• TASK OBJECTIVE: Go through the data and copy each line where the word "Silent" shows up.

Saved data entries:
#####

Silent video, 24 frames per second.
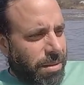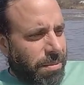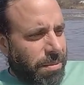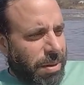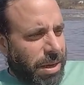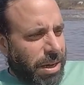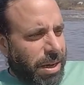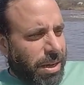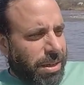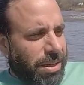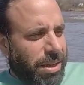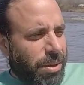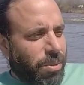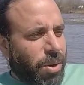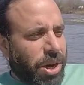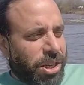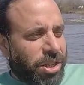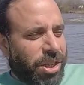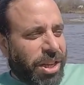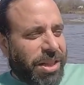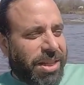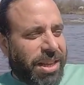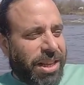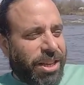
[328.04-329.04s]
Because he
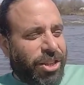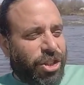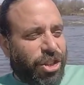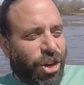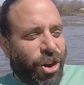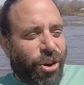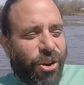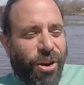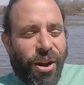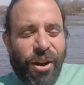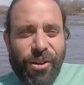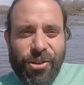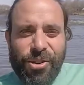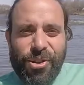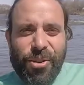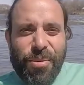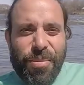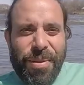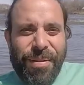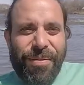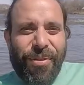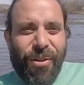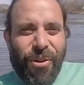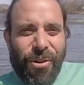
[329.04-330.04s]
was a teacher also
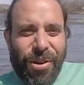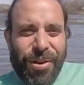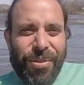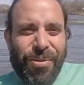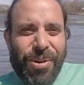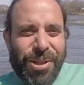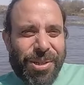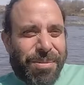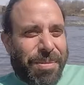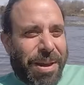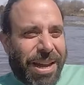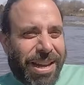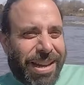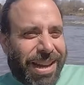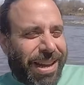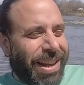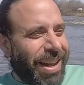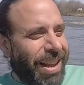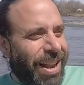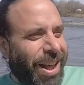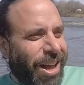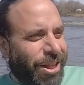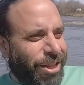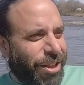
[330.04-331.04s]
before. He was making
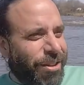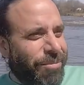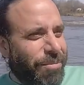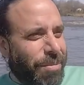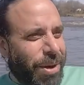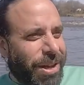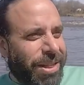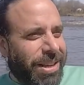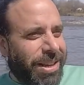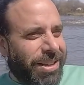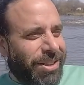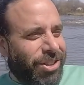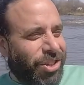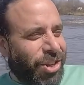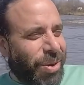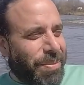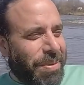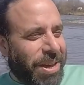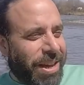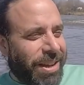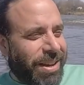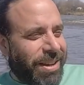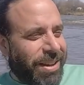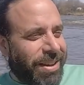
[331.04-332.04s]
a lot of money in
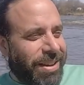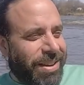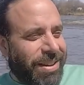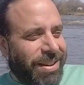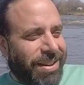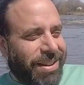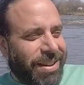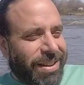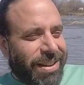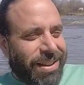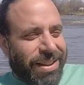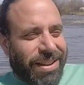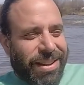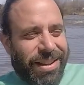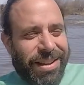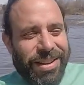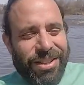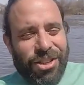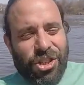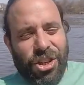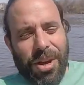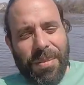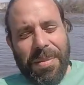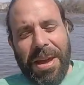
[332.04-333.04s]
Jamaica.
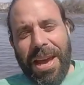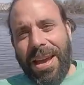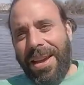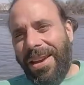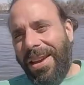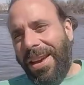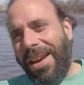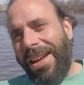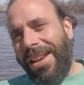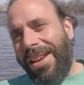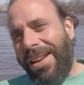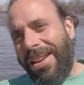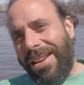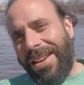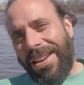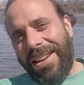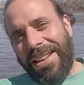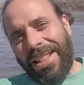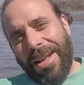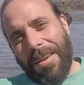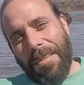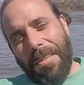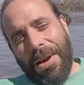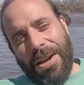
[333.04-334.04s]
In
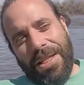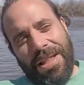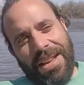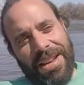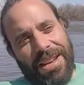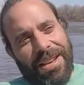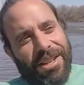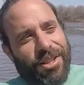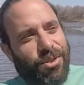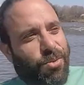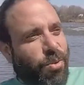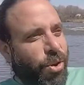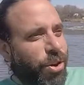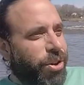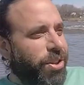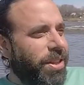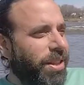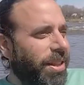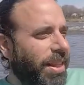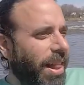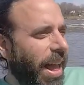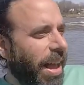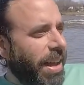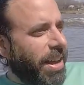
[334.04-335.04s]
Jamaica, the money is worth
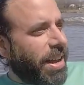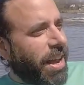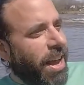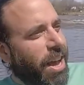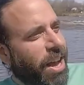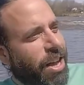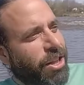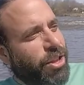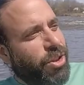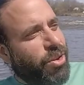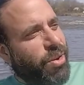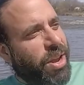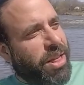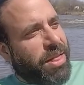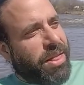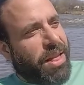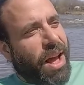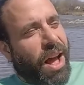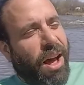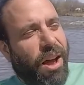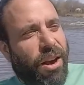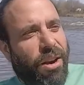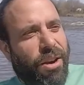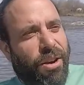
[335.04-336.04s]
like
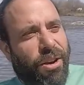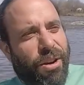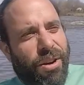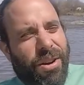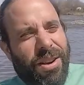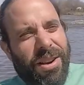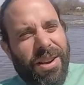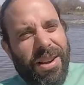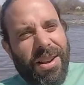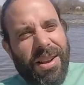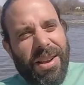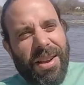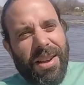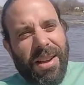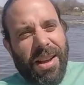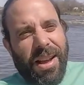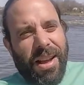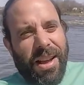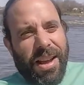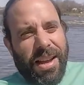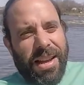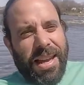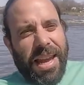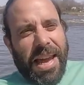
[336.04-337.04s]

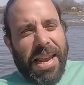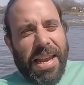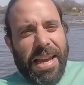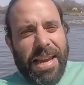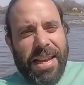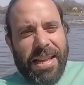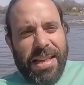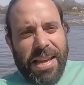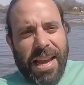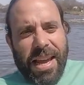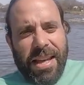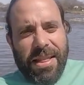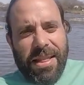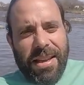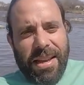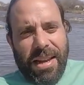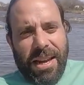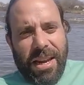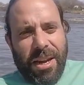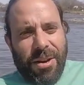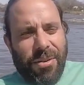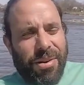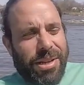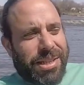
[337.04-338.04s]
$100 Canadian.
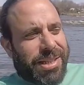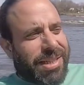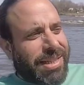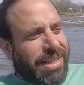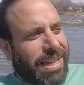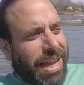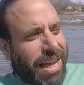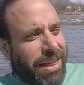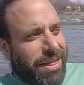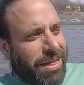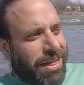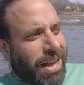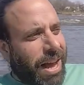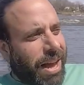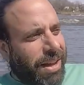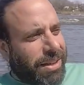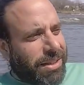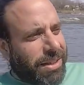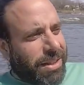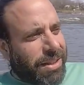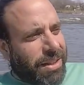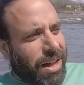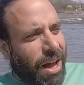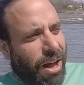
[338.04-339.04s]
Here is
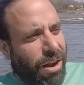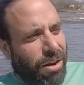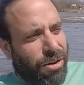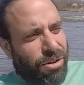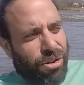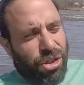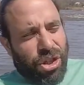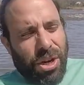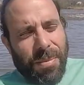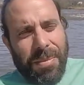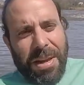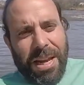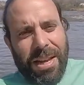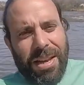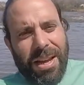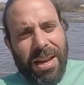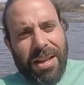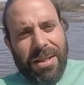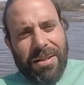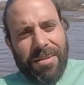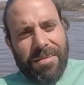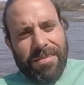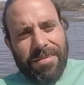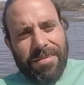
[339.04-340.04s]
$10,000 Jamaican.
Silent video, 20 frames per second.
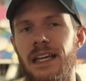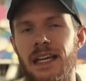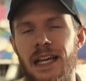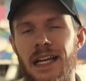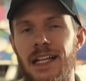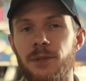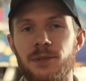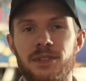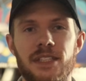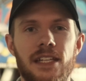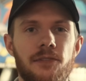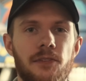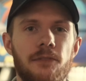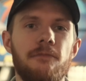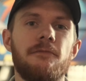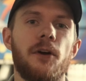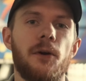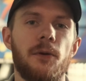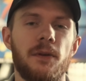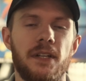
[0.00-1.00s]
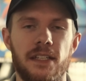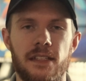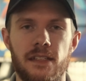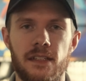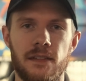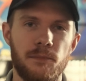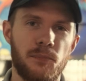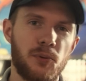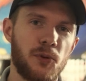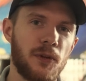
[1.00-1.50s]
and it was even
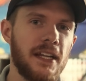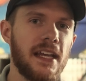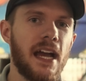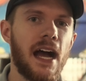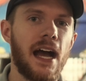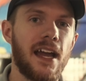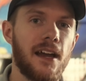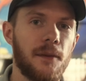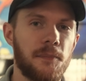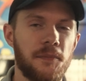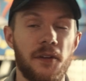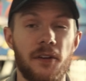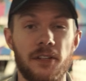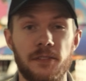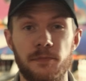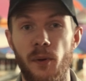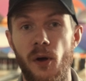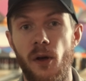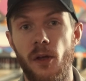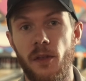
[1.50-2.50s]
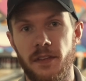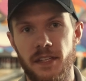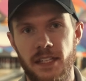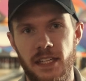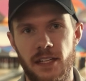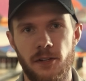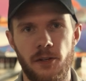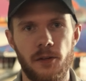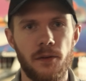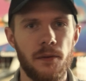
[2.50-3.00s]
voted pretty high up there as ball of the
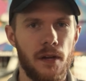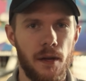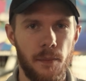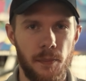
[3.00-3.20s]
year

#####

• EXERCISE RESULT:
Silent video, 24 frames per second.
Silent video, 20 frames per second.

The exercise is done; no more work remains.